◆ Exercise objective ◆
Set down each line from the line holding "[1.80-2.70s]" to the last line of the entries below, exactly, with both ends included and without pictures.

◆ Dataset entries ◆
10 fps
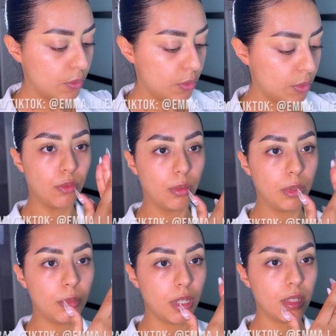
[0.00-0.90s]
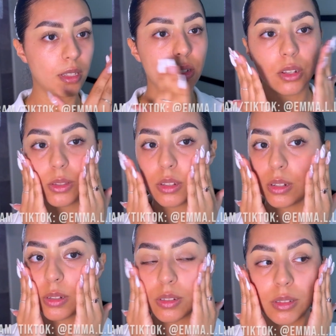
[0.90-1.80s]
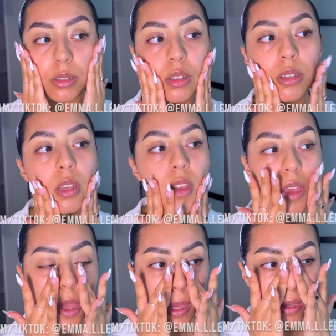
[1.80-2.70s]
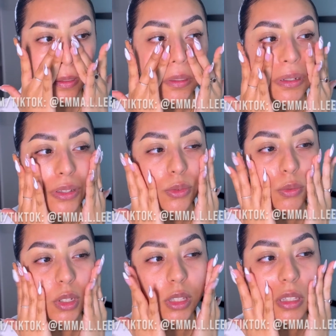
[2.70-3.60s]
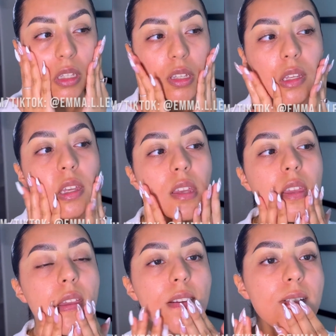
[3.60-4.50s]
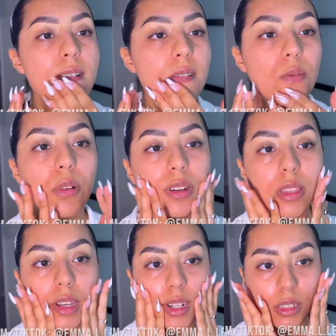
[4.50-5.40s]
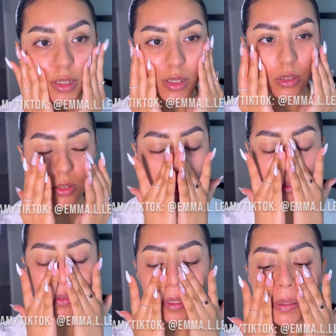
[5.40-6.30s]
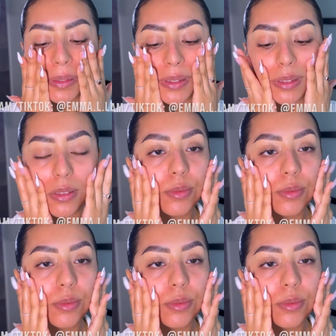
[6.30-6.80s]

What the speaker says: Rub them against each other and just really work that into the face.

◆ Answer box ◆
[1.80-2.70s]
[2.70-3.60s]
[3.60-4.50s]
[4.50-5.40s]
[5.40-6.30s]
[6.30-6.80s]

What the speaker says: Rub them against each other and just really work that into the face.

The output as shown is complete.